::: INPUT FOR THIS TASK :::
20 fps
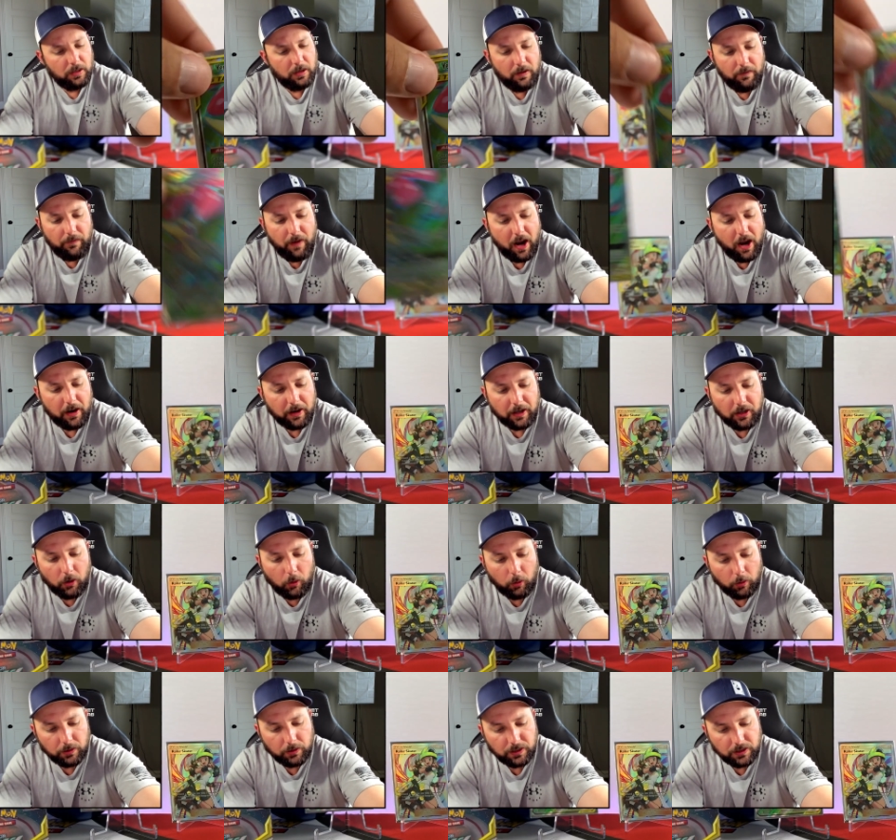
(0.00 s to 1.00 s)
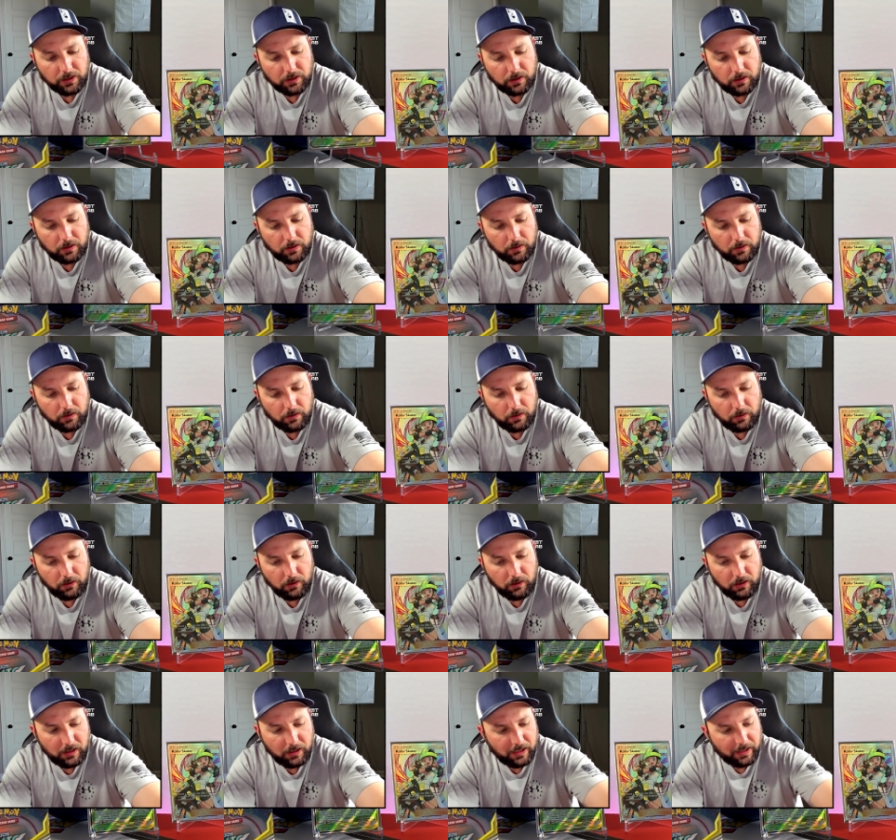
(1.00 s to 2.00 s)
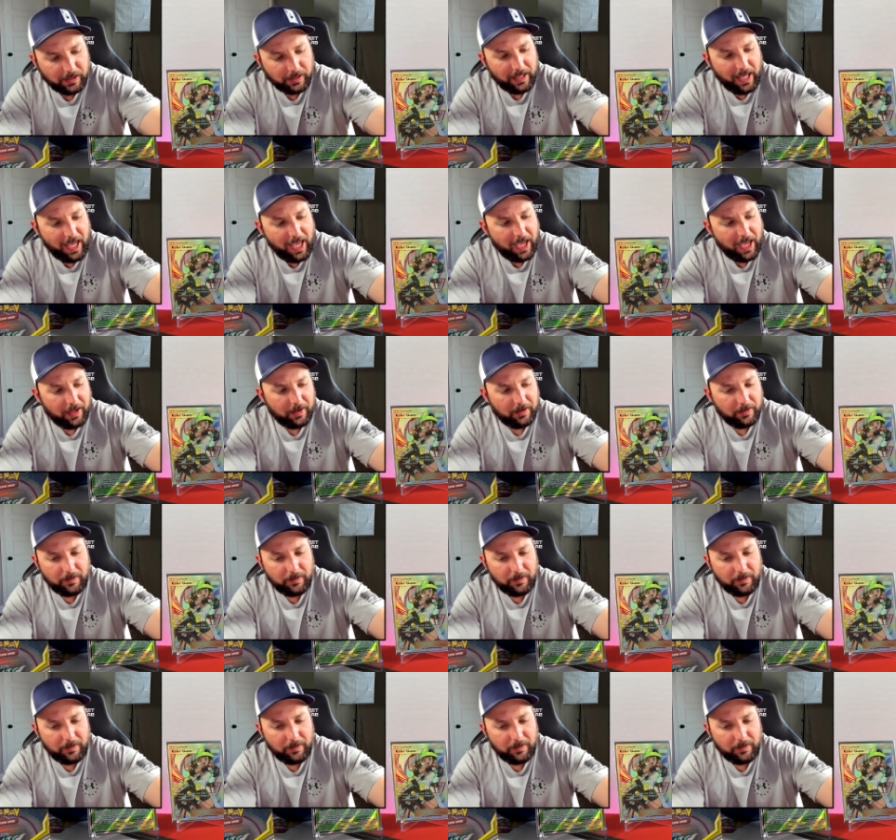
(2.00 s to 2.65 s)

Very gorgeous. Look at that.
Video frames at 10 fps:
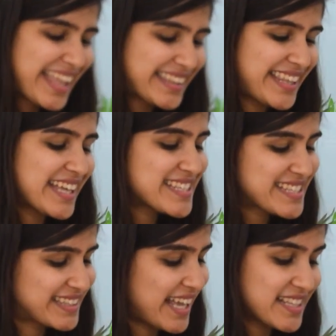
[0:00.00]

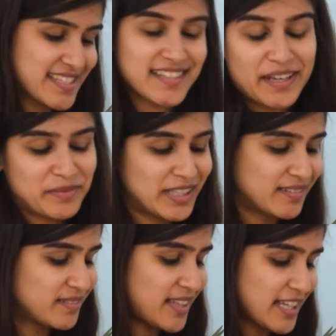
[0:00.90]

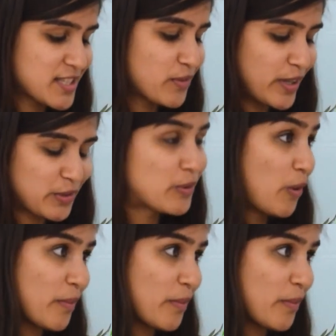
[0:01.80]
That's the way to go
:::
* **AIM OF THE EXERCISE**:
Word for word, set down each record shown above, omitting the pictures.

* **RESULT**:
20 fps
(0.00 s to 1.00 s)
(1.00 s to 2.00 s)
(2.00 s to 2.65 s)

Very gorgeous. Look at that.
Video frames at 10 fps:
[0:00.00]

[0:00.90]

[0:01.80]
That's the way to go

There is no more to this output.